L’air à l’intérieur était glacial, et le bourdonnement des machines assourdissant. Les agents se déplacèrent dans l’espace avec une précision synchronisée, fouillant l’étage supérieur pièce par pièce. Ils trouvèrent de longues tables, des réservoirs automatisés d’une sorte ou d’une autre, et des rangées de plateaux en plastique vides.
Il y avait des signes évidents d’un nettoyage frénétique et précipité.
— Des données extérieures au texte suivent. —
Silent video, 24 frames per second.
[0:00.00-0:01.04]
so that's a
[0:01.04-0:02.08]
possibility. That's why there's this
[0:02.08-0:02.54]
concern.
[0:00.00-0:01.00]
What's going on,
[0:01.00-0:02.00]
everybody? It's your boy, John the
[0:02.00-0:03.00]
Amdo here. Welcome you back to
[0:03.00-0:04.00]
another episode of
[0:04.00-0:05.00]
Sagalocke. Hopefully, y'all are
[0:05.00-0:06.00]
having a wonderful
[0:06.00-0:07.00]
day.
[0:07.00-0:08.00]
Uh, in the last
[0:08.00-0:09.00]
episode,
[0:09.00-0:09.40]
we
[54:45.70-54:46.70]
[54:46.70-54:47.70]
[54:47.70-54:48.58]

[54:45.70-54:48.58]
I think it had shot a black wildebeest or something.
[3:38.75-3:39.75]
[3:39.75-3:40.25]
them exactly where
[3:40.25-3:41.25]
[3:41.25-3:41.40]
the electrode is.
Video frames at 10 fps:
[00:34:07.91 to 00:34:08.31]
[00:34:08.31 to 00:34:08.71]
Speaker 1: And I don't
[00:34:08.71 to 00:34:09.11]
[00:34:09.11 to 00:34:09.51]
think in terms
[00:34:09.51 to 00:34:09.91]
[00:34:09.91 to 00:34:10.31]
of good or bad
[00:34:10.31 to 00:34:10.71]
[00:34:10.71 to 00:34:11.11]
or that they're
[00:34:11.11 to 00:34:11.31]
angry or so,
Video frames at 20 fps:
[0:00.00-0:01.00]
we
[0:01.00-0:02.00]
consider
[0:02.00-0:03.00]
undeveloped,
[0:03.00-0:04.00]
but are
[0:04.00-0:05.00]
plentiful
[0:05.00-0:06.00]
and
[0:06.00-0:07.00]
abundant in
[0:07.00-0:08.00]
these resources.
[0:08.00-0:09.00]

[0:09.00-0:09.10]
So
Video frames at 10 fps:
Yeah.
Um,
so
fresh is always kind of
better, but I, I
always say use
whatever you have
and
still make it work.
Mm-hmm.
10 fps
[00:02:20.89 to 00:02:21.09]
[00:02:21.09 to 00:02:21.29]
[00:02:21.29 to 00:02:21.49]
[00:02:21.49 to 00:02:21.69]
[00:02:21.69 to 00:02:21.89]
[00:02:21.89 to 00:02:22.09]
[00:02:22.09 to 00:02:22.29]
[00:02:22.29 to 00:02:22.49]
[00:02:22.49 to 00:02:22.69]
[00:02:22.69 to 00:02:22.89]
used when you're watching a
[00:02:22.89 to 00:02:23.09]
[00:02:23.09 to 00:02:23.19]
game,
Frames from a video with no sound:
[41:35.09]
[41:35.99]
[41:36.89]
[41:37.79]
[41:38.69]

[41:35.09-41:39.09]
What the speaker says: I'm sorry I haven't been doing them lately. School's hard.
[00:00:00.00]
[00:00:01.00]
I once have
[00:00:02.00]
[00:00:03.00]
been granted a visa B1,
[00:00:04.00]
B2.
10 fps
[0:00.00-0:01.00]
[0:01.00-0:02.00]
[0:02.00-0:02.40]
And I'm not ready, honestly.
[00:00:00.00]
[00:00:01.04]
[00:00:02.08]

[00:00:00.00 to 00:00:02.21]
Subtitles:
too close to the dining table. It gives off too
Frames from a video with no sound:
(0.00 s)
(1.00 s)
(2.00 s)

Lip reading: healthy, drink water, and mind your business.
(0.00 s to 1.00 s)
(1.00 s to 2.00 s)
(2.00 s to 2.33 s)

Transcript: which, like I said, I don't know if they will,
Des empreintes de pas mouillées maculaient le sol en béton, et plusieurs caisses de ravitaillement renversées prouvaient que l’occupant s’était enfui quelques minutes auparavant. Les agents fouillèrent chaque centimètre des murs d’enceinte, à la recherche d’une entrée principale, mais la structure restait complètement hermétique. Il n’y avait ni escalier menant vers le bas, ni porte donnant sur l’extérieur. Le suspect s’était volatilisé d’une pièce sans issue.